§ **Problem to work on**: Below are some entries. Return exactly the lines from the one with "[0:00.00-0:00.80]" through the final line, leaving out any pictures.

§ **Supplied information**:
+---+

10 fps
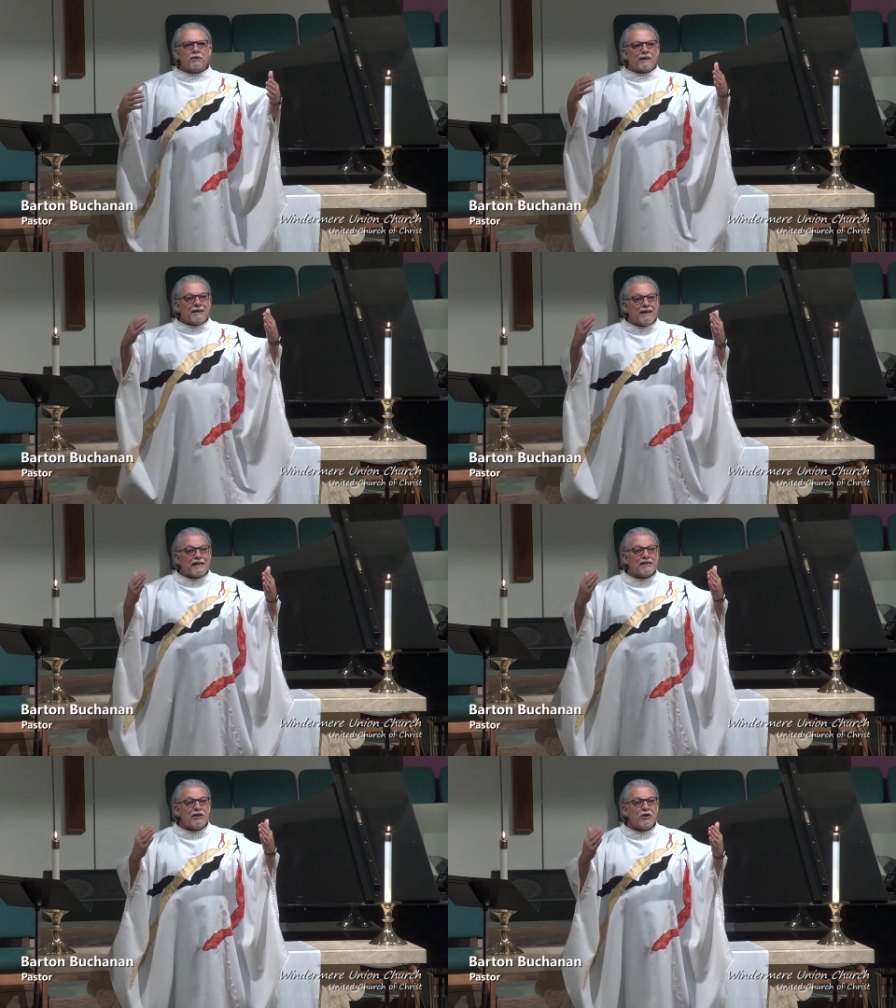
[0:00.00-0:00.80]
And the next
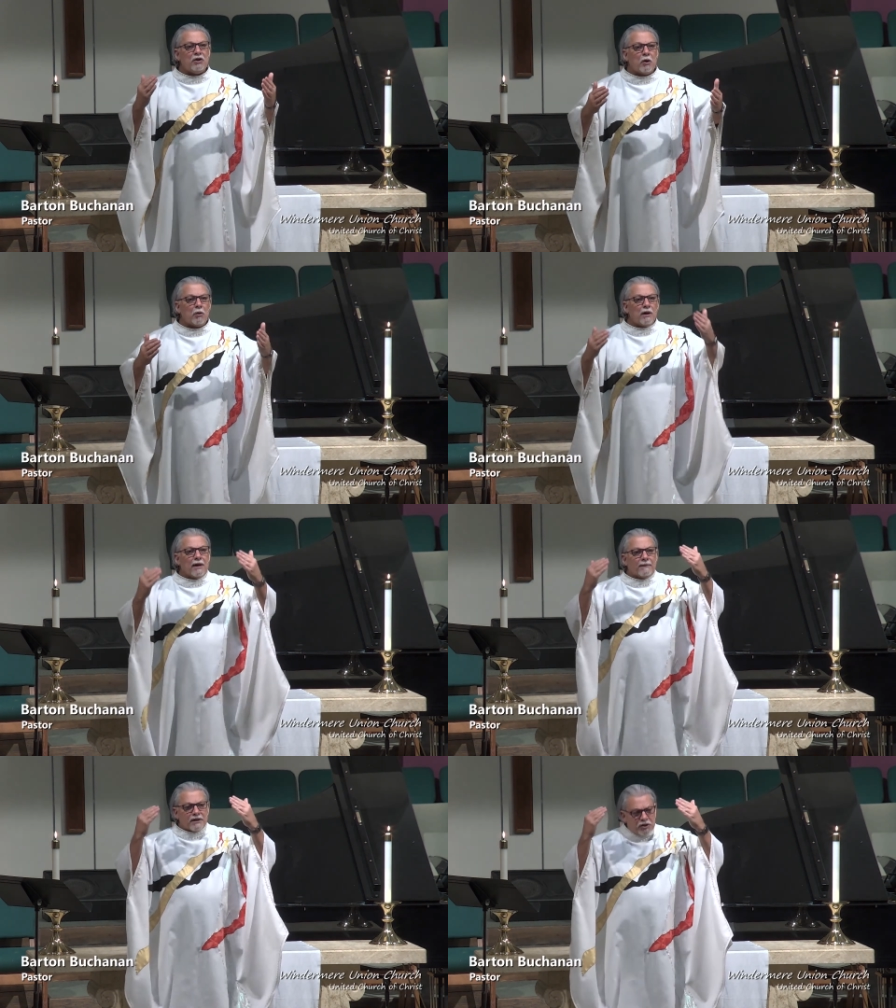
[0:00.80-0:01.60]
thing you know,
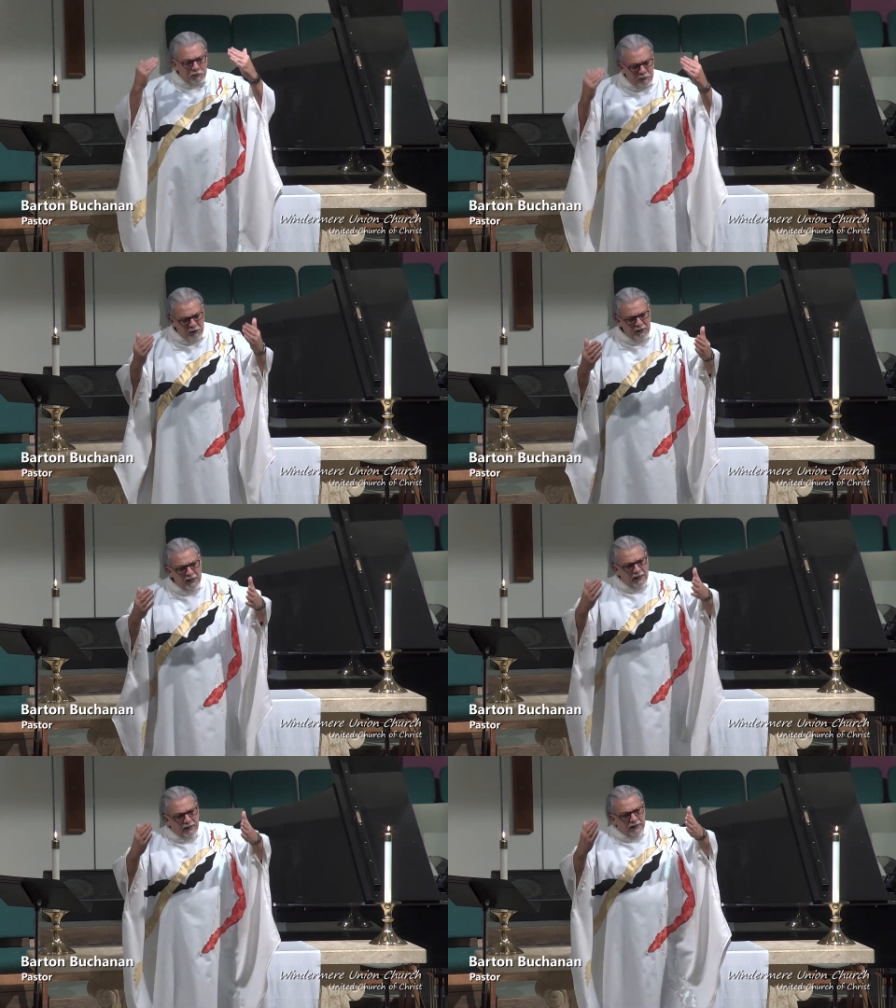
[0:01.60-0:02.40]
the Spirit
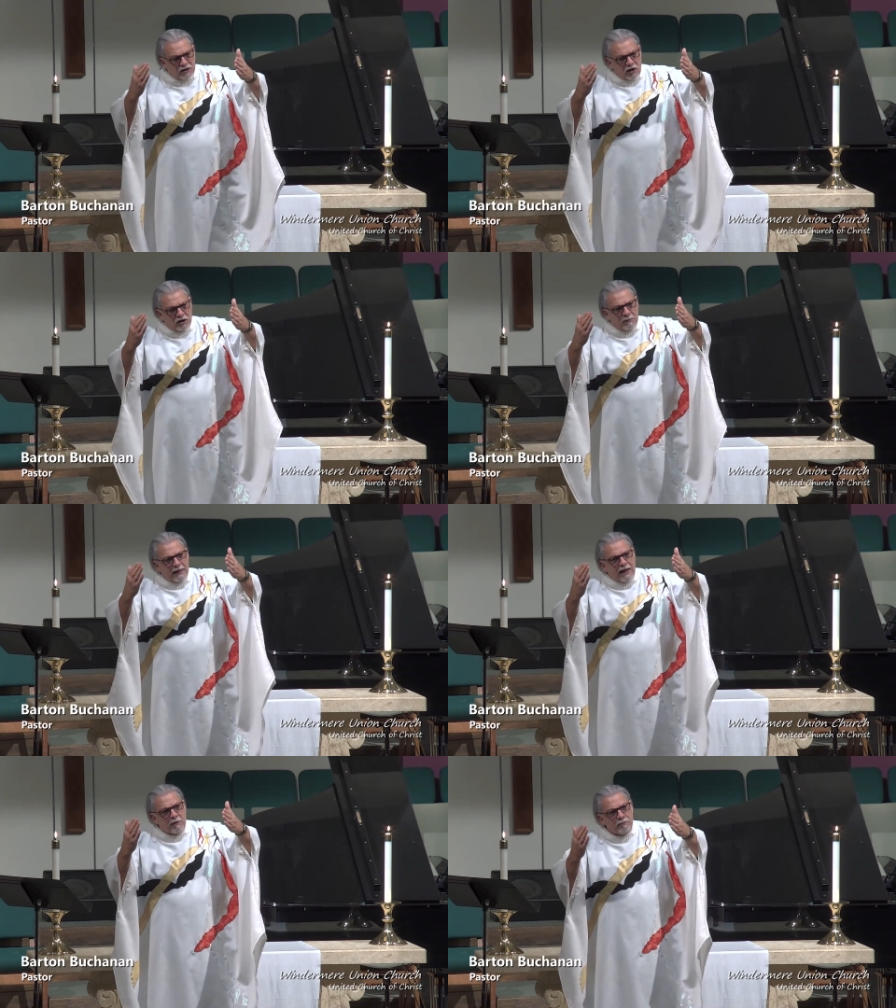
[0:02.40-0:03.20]
that talked about
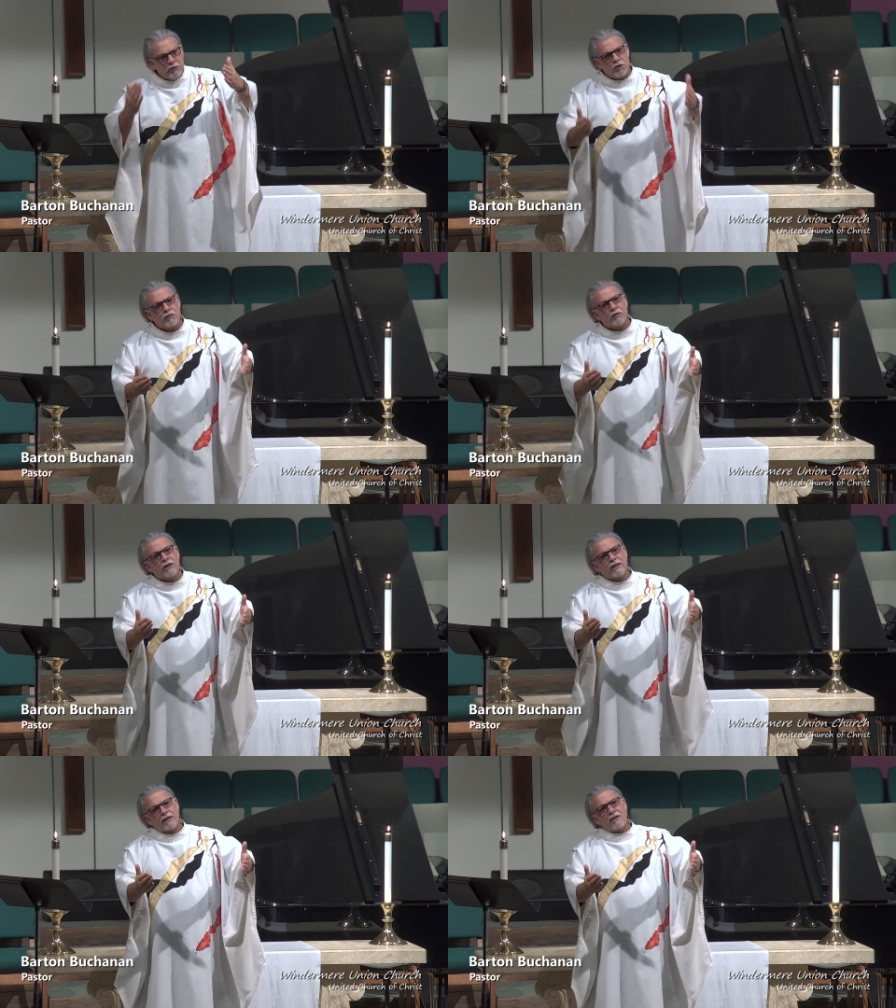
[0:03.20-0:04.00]
how beautiful
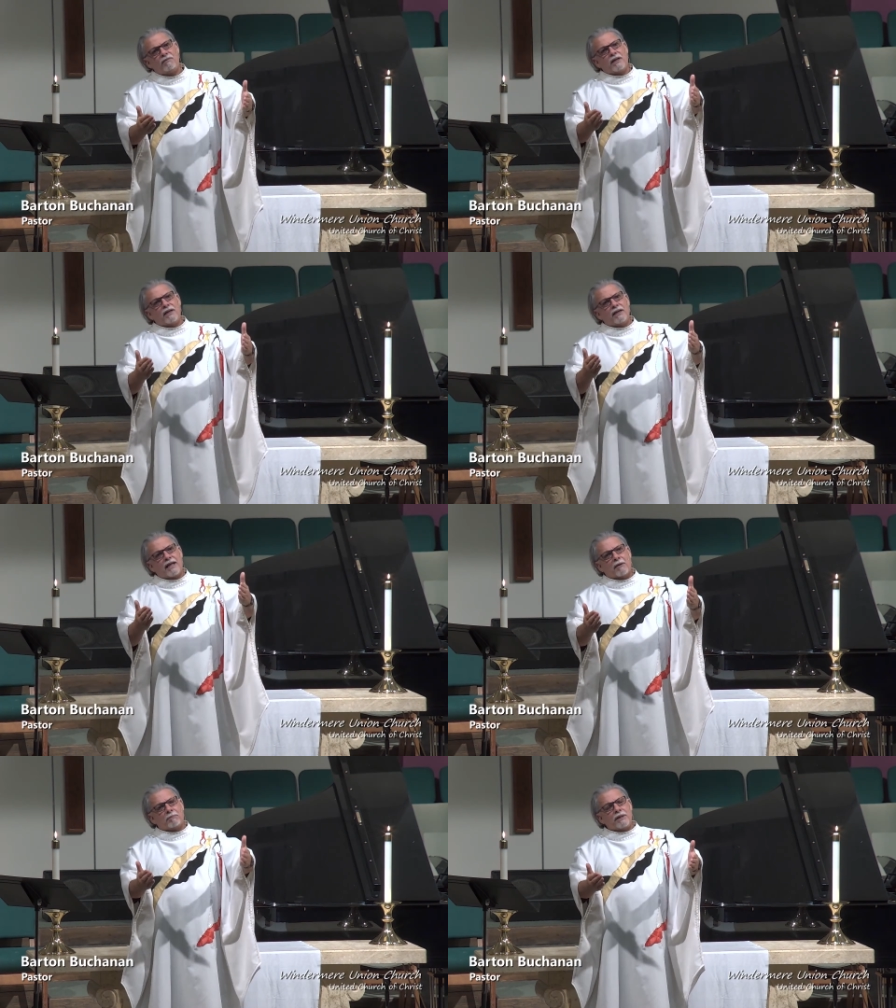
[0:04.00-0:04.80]
and lovely and how
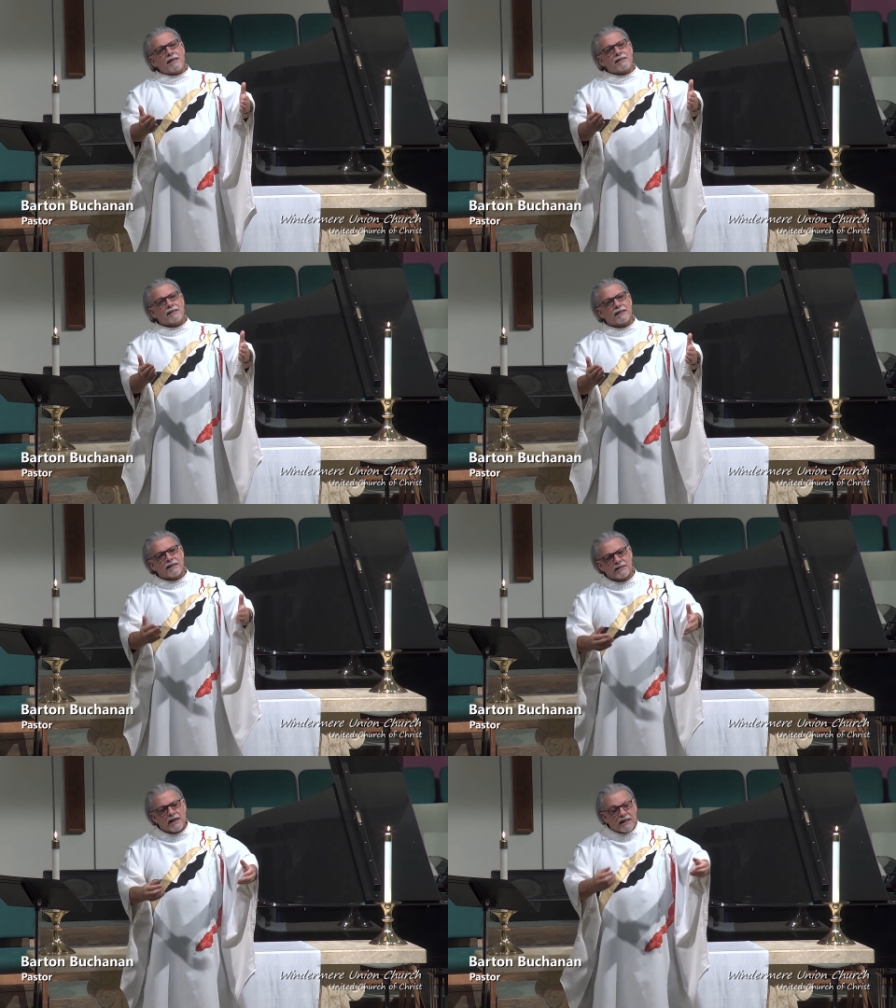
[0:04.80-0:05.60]
pleased it
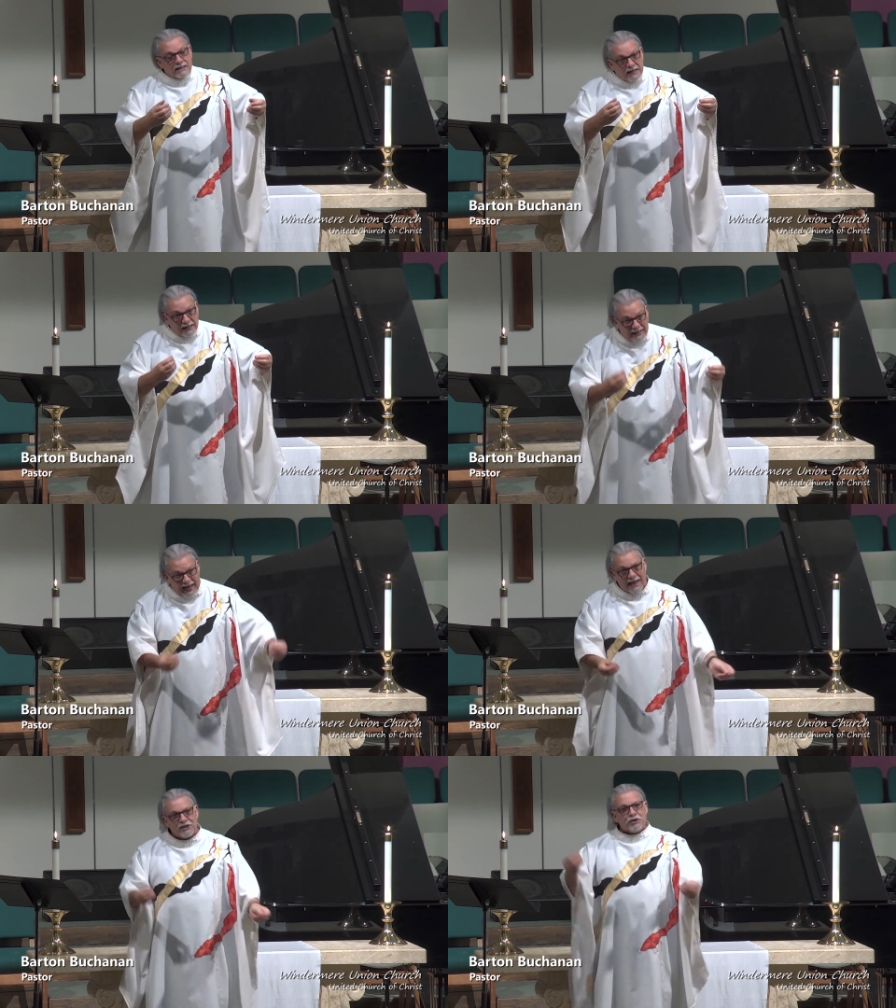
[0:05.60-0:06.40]
is
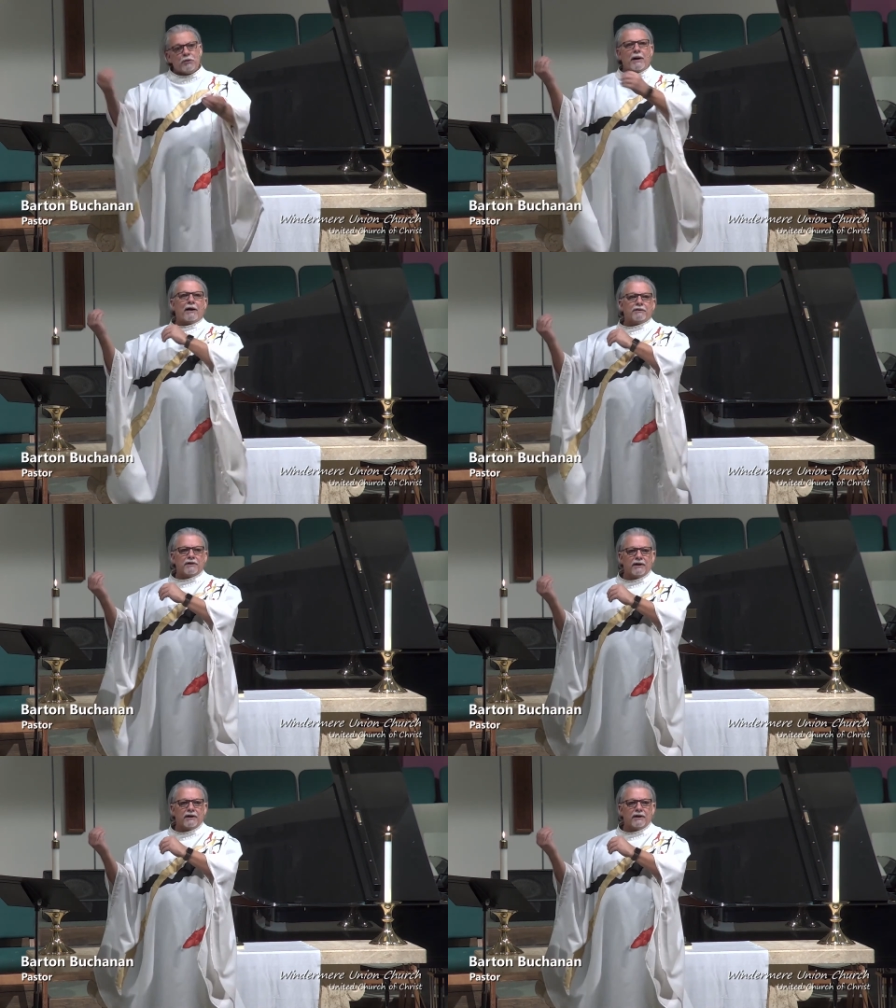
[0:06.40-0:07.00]
cast you out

+---+

§ **Result for this exercise**:
[0:00.00-0:00.80]
And the next
[0:00.80-0:01.60]
thing you know,
[0:01.60-0:02.40]
the Spirit
[0:02.40-0:03.20]
that talked about
[0:03.20-0:04.00]
how beautiful
[0:04.00-0:04.80]
and lovely and how
[0:04.80-0:05.60]
pleased it
[0:05.60-0:06.40]
is
[0:06.40-0:07.00]
cast you out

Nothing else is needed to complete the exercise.